Hello there, I’m Ashley Marie Nelson. Some know me as Amarie, my artist handle. I’ve set out to create this online space to reveal my growth as not only an artist and a maker, but in light of the Maker. So as to say, it’s not about what we do, but why we do it.
The Big Picture:
I hope to share information that I’ve gathered over the years about art techniques, mediums and styles, and also about what I have learned here on our little homestead. In the midst of that I hope to encourage and grow in the knowledge of Christ. Never heard me talk like this? Please hear me out… I’ve neglected, for the last decade, to include Him in my process and journey, saying “I will do this, I will accomplish that, and become this person, to bring glory to myself…” all to reach an utterly empty place of “success” with no true joy.
I stepped back from creating anything for the sake of my business recently due to that realization. I acknowledged this year that through all that I’ve accomplished in my career as an artist and business-woman, that I had never committed my work to the Lord, and thus felt nothing but emptiness about the goals I pursued so passionately. I was willing to do the work, but ultimately in the name of vanity. These were not necessarily conscious efforts of vain pursuit, but the slowly fading steps away from the one who sparked it in my heart in the first place.
The Back Story:
I love to craft, draw, paint, sew, weave, cook, design and seek creativity in all nooks and crannies. However, I was subconsciously excluding the Maker of all things, all together, saying “I love you Lord, but I’ll take care of this.” Most people who know me today do not know me to be a believer, for I’ve held my love tight inside, unwilling to face my anger towards God and his church.

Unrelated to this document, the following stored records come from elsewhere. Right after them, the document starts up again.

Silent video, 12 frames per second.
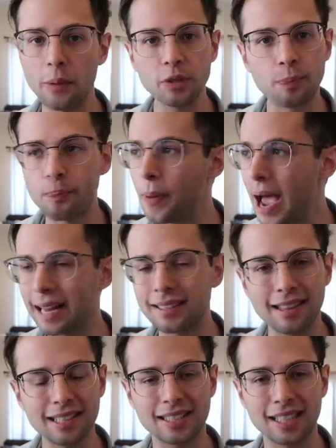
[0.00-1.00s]
I was back
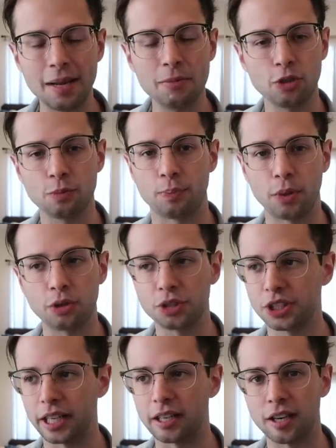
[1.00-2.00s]
to the same old
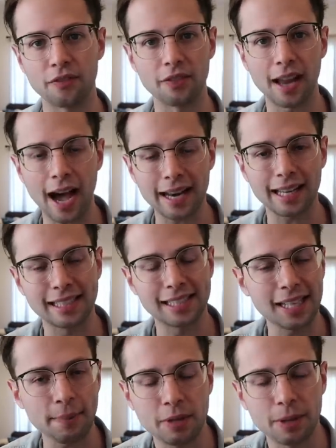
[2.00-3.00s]
bullshit of not
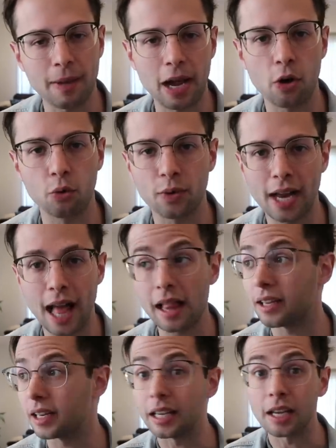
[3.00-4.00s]
accepting my own
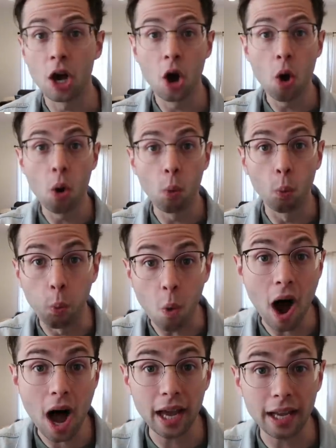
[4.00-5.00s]
reality.
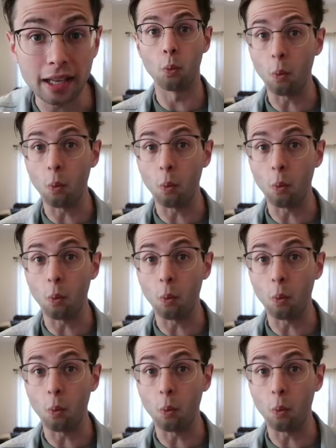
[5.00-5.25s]
Why?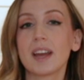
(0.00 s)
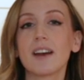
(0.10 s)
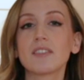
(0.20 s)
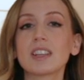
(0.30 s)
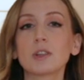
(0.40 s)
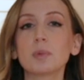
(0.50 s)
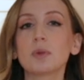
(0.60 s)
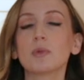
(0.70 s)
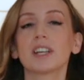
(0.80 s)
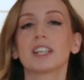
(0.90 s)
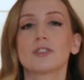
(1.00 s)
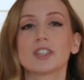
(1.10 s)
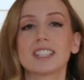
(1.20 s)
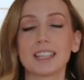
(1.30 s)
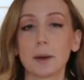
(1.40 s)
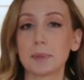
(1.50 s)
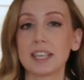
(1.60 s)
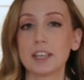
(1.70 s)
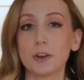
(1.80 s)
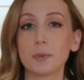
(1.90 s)
We have a little bit more interest up
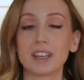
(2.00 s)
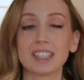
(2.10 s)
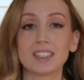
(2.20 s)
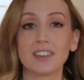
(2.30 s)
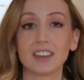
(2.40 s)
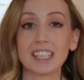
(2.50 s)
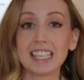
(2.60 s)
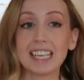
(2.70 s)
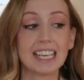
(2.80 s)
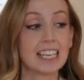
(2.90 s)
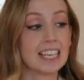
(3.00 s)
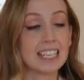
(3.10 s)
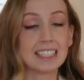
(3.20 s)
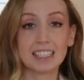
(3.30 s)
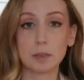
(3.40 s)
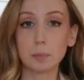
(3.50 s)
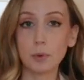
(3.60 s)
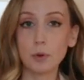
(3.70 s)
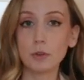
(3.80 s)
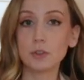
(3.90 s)
here where it's very
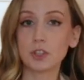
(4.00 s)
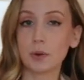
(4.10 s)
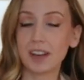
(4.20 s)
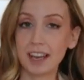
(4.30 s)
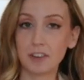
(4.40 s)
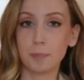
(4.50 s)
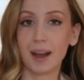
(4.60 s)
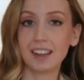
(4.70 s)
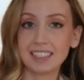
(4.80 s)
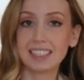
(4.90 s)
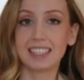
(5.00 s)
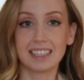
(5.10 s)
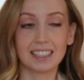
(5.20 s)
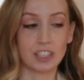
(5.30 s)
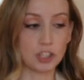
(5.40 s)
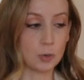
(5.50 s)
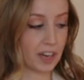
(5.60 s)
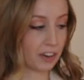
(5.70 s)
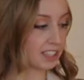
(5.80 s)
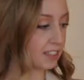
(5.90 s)
simple, so it kind of balances the two
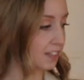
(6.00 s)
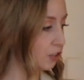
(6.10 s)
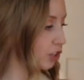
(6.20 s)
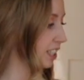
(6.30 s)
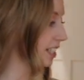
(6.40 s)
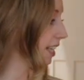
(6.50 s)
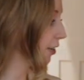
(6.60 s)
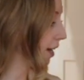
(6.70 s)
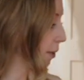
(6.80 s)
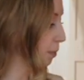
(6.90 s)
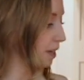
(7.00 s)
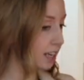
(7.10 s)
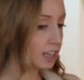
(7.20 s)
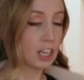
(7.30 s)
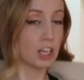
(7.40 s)
areas of interest that are happening.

I was put in a position in my early adulthood that slighted me towards the church. I had felt deceived, misguided, and judged and for what? The God I knew in my heart did not look like that. So I retreated and simplified my whole (newly-bitter) outlook to a state of I’ll just show love to myself and others the way I want to. This sent me down a treacherous path without any real direction, and not to mention: totally void of Love himself. but all the while God kept me safe in my pursuits of others besides him. Though I still struggle with the model of the church today, I have found that God has similar heartaches with the church, and he still has grace and hope for them/us. (Revelation 1-3). So I chose to forgive those people, myself and God too, because at my core I blamed him.
As a youth I sought passionately after God, in the midst of many family struggles, looking to him for direction and any semblance of peace. I clung to him. He was truly my Savior in a time I felt fully broken. Recently, he allowed me to be returned to a fully pain-stricken state, that forced me to seek him once more. To ask really hard questions. To be reminded that I’m not in control and that I cannot play God. I am so grateful for this wake up call. So, hopefully you’ll forgive the seemingly preachy tone… and allow me to simply be candid about the behind the scenes of my work and life as an artist and human.
Tying it All Together:
So how does this translate to this artistic platform and what can you expect to find here? I’ve been asking myself those same questions since I took the jump and set this website up initially. I’m a planner and a visionary, always aiming to make sense of the pieces. So I inquired: How will my renewed perspective to keep God at the center look? Will I be quiet and subtle about my focus shift? Open and transparent? Will it flow as needed? The answer is I’m not entirely certain. It will often be a combination of all those parts, if I can truly convey my vision. This is by no means a way for me to make money or profit or stand on a soap box. I just want to share the artistic/lifestyle knowledge I’ve gained and be open about the heart space I work from. Here goes something.